== Activity ==
Every line below between the one holding "Silent video, 20 frames per second." and the one holding "(109.67 s to 117.92 s)", inclusive, should be copied exactly, and no other line.

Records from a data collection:
++++++
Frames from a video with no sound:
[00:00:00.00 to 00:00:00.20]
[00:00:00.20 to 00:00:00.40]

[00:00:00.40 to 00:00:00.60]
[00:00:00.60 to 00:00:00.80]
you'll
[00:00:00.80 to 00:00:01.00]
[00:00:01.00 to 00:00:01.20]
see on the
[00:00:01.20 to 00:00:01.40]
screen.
++++++
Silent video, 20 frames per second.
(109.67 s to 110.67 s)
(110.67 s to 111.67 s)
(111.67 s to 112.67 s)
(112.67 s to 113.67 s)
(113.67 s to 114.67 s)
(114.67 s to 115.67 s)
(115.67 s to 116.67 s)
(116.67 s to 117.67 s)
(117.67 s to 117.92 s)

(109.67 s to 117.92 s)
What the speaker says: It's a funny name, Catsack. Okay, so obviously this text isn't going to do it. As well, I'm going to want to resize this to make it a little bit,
++++++
== Answer area ==
Silent video, 20 frames per second.
(109.67 s to 110.67 s)
(110.67 s to 111.67 s)
(111.67 s to 112.67 s)
(112.67 s to 113.67 s)
(113.67 s to 114.67 s)
(114.67 s to 115.67 s)
(115.67 s to 116.67 s)
(116.67 s to 117.67 s)
(117.67 s to 117.92 s)

(109.67 s to 117.92 s)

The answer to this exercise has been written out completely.